In a trading update provided today, Coles announced that it will report its full year results on 22 August 2019. The company has also communicated that its Comparable Supermarket sales growth for the Q4 FY19 is now expected to be in the upper half of the range between the 2nd and 3rd quarter results, adjusted for the impact of New Year’s Eve. The company has also informed that its Net capex is within the guidance of $700m – $800 million. Capital expenditure is skewed toward growth and efficiency initiatives. Going forward, the company’s focus will be on gross operating capital expenditure given property capital expenditure and disposals are dependent on market conditions.
With the rapidly changing Australian retail landscape, it has become very important for retailers to take a careful look at their strategies in order to differentiate itself from competitors. Through its refreshed strategy, Coles Group Limited has taken a major step forward towards its vision of establishing itself as Australia’s most trusted retailer.
Coles Board has reconfirmed a target dividend payout ratio of 80% – 90% of underlying earnings from 28 November 2018 to 30 June 2019 which will be payable in September 2019. The company has advised that the Dividends are going to be franked to the maximum extent possible.
Woolworths Group Limited (ASX: WOW)
The shares of Australia’s another major retailer Woolworths Group Limited (ASX: WOW) were also up on ASX today, rising slightly by 0.99% by the end of the day’s session.
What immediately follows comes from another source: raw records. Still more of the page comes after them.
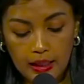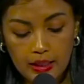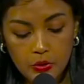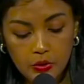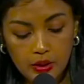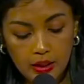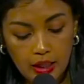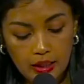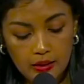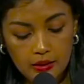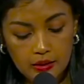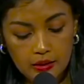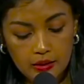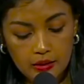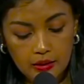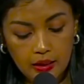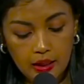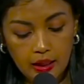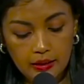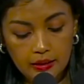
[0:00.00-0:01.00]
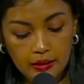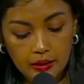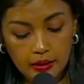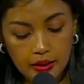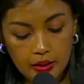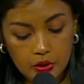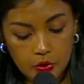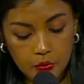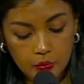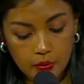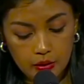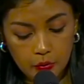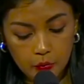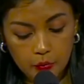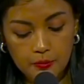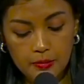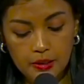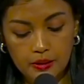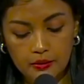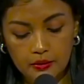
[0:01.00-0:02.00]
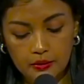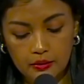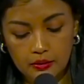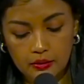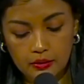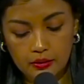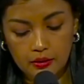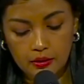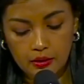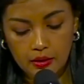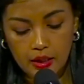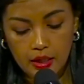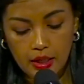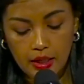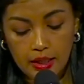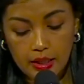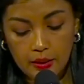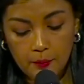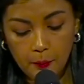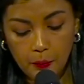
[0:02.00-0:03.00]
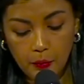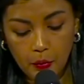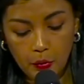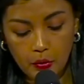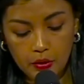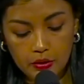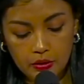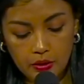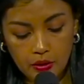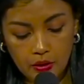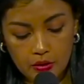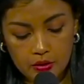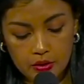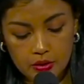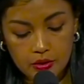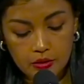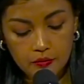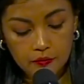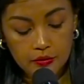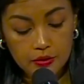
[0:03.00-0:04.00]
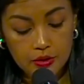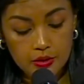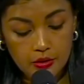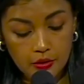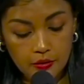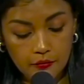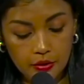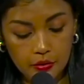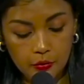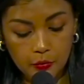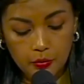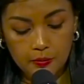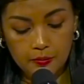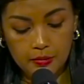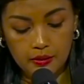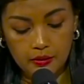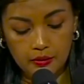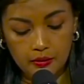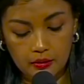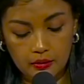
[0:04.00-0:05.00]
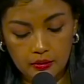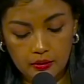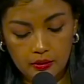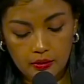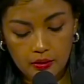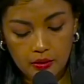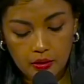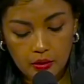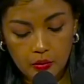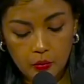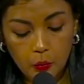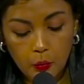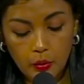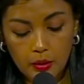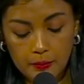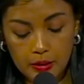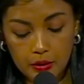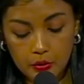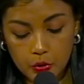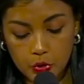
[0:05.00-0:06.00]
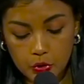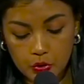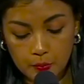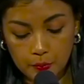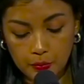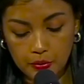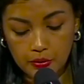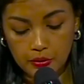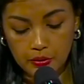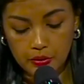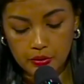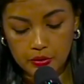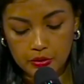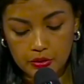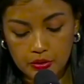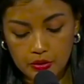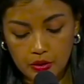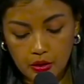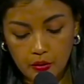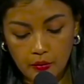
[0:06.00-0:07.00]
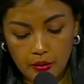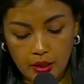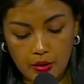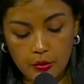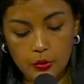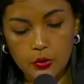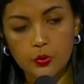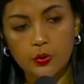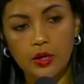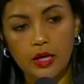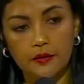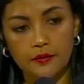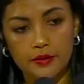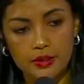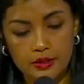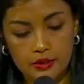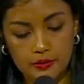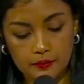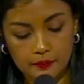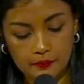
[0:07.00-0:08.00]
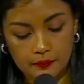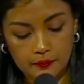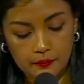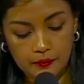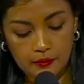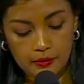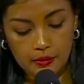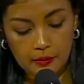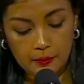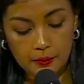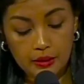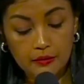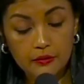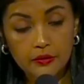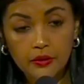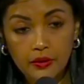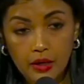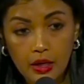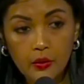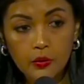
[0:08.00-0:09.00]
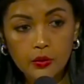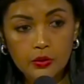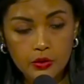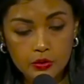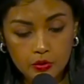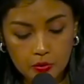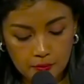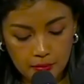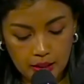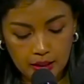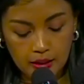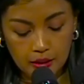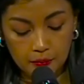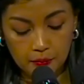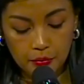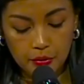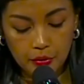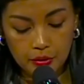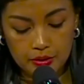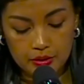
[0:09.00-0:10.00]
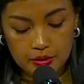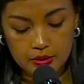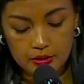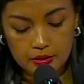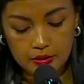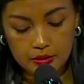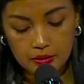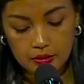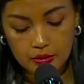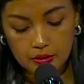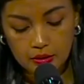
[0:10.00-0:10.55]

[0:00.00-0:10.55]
Educated and illiterate women, employed or civil servant women, women entrepreneurs or housewives. But there are also men and boys.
Woolworths was recently in news over its decision regarding “restructuring” which was opposed by SDA (Shop, Distributive and Allied Employees’ Association). SDA has already lodged a dispute with Woolworths in the Fair Work Commission arguing that Woolworths had not consulted the SDA on the proposed changes for the new operating model and it has stated that proposed changes are in no way connected to the new Woolworths Agreement. As per the Woolworths Supermarkets Agreement, any major change from Woolworths requires proper consultation from members and the SDA in order to avoid or minimise job losses and to minimize the impacts from the changes.
Many media sites have reported that many employees who have been with Woolworths for a long a time are getting impacted due to the restructuring process.
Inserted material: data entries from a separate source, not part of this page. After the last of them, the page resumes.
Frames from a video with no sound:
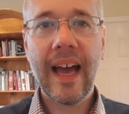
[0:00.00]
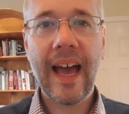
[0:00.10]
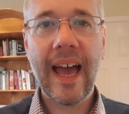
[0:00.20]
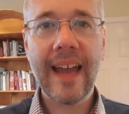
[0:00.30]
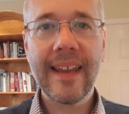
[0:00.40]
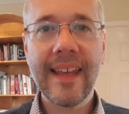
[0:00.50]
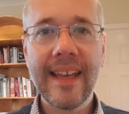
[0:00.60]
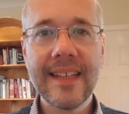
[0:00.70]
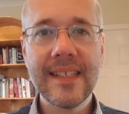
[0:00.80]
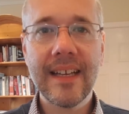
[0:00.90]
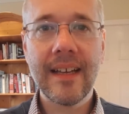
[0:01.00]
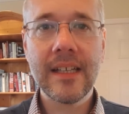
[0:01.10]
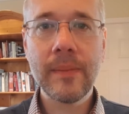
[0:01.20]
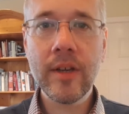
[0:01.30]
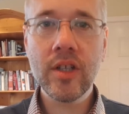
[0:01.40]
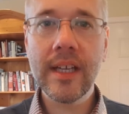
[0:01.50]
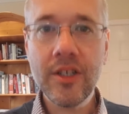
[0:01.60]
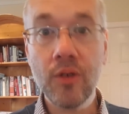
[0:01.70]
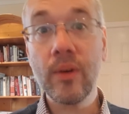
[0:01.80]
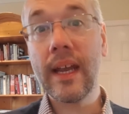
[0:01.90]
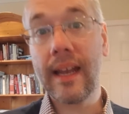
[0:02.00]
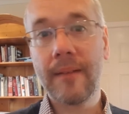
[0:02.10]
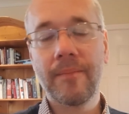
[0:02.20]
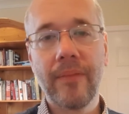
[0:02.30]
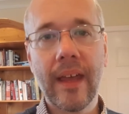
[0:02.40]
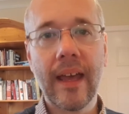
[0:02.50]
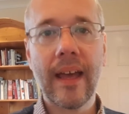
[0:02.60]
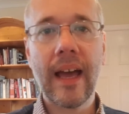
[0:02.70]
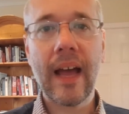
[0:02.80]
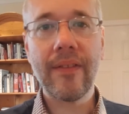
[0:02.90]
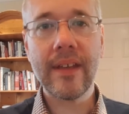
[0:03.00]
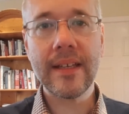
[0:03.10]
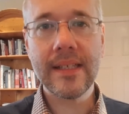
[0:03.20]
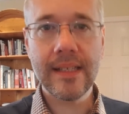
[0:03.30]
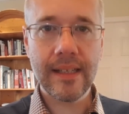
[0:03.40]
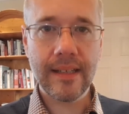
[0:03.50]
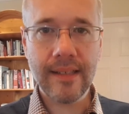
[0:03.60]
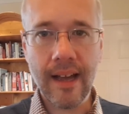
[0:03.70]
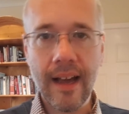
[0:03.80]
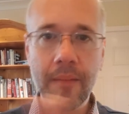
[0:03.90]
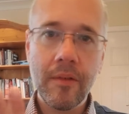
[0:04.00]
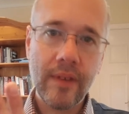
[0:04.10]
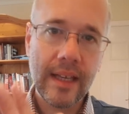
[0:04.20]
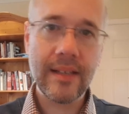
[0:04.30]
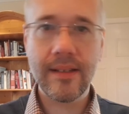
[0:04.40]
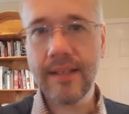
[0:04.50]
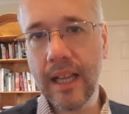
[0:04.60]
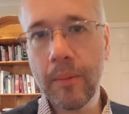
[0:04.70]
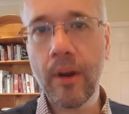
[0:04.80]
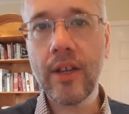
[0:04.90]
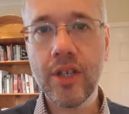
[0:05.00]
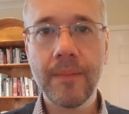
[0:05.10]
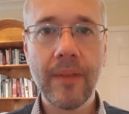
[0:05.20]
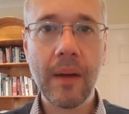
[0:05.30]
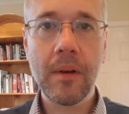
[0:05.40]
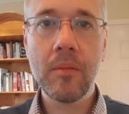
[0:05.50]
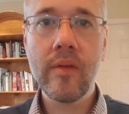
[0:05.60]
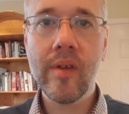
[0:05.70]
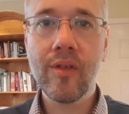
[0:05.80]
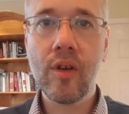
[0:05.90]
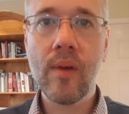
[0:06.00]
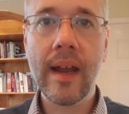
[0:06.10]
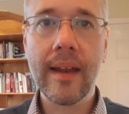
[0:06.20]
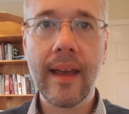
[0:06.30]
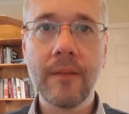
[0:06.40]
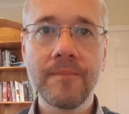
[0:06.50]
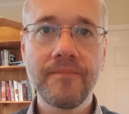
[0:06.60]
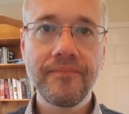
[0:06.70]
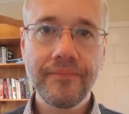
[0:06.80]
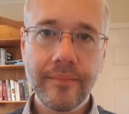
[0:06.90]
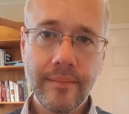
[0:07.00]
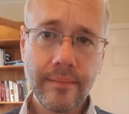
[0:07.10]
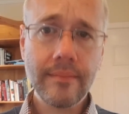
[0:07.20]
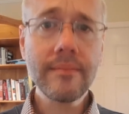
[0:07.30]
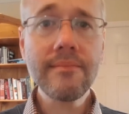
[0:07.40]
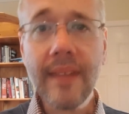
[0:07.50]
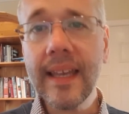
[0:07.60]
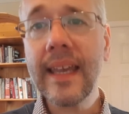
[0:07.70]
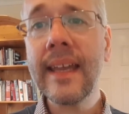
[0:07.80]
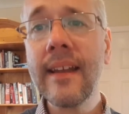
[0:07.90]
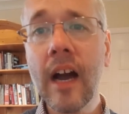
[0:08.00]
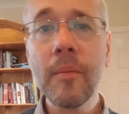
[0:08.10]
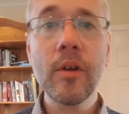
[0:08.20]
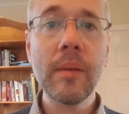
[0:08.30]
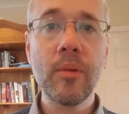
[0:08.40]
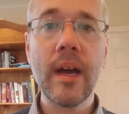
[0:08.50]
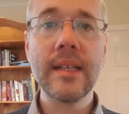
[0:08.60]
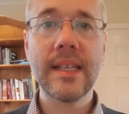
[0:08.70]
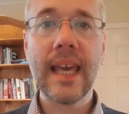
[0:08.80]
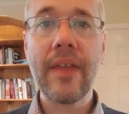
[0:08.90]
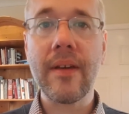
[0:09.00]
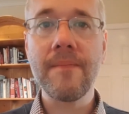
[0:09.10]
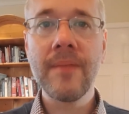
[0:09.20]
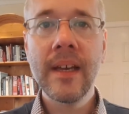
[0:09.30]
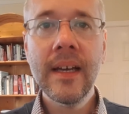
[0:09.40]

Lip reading: And here's a special Easter reading at this time of Easter celebration that we're moving through right now. In our morning prayers together.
The company recently announced the plans for investing A$30 million into a strategic partnership with leading subscription-based meal kit provider, Marley Spoon in order to grow both the Marley Spoon and Dinnerly brands in Australia, and to build operational synergies.
For the third quarter of FY19, the company reported Australian Food comparable sales growth of 4.2% (Easter-adjusted) and Endeavour Drinks’ sales growth of 5.9%, an encouraging piece of news for the company and its shareholders.
Improved sales momentum across the Group (Source: Company Reports)
The company has recently completed the sale of Woolworths Petrol to EG Group which has enabled the Group to return $1.7 billion to shareholders by way of an off-market buy-back. This complements the $1.4 billion of dividends already paid to shareholders this financial year through the F18 final and special dividends, and F19 interim dividends.
Earlier this year, the company welcomed highly experienced Jennifer Carr-Smith to the Woolworths Group Board as a non-executive director. It is expected that the strength of the company’s Board will be improved by Jennifer’s extensive career experience including US online businesses Peapod and Groupon.
The company’s Board seems to be determined to capitalise on the opportunities ahead to make Woolworths Group a better business benefitting customers, team members, suppliers and, importantly, shareholders.
In the past six months, WOW has provided a return of 12.78% as on 17 June 2019. The company’ stock settled the day’s trade at a price of $32.620 with a market capitalization of circa $40.66 billion as on 18 June 2019. The stock’s 52 weeks high price stands at $34.840 and its 52 weeks low price at $27.030 with an average volume of ~ 3,906,810.